◆ EXTRACTED DATA:
BEGIN

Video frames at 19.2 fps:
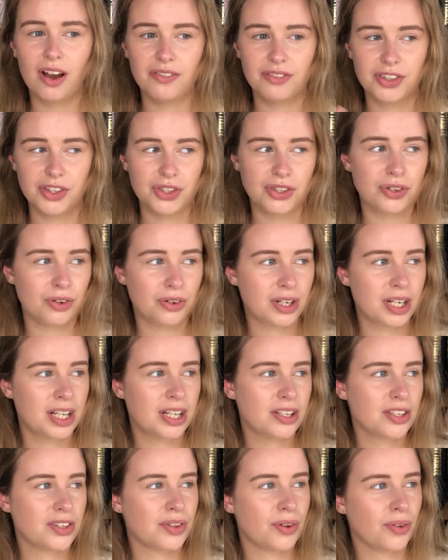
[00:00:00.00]
of the
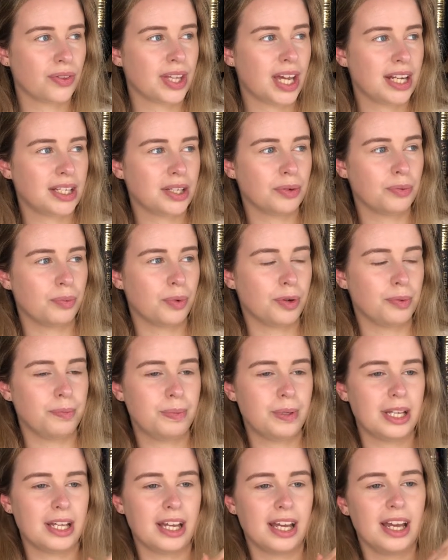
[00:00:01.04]
story so that it would
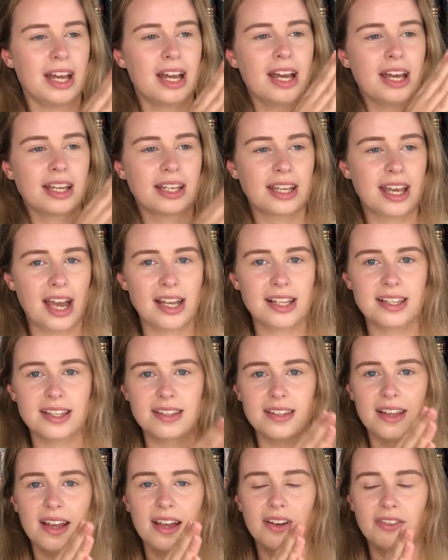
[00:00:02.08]
be
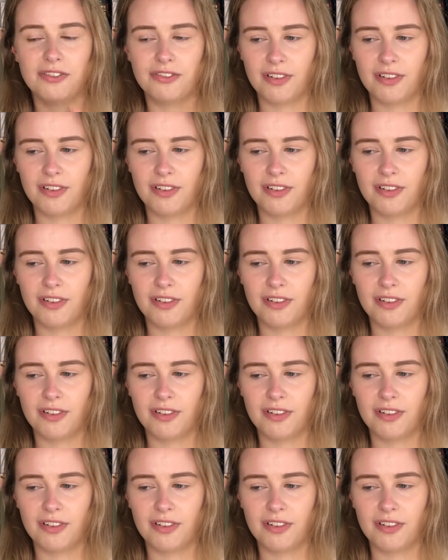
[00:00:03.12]
Katza,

END

Copy out all the data exactly. No images belong in the copy.

◆ OUTPUT BELOW:
Video frames at 19.2 fps:
[00:00:00.00]
of the
[00:00:01.04]
story so that it would
[00:00:02.08]
be
[00:00:03.12]
Katza,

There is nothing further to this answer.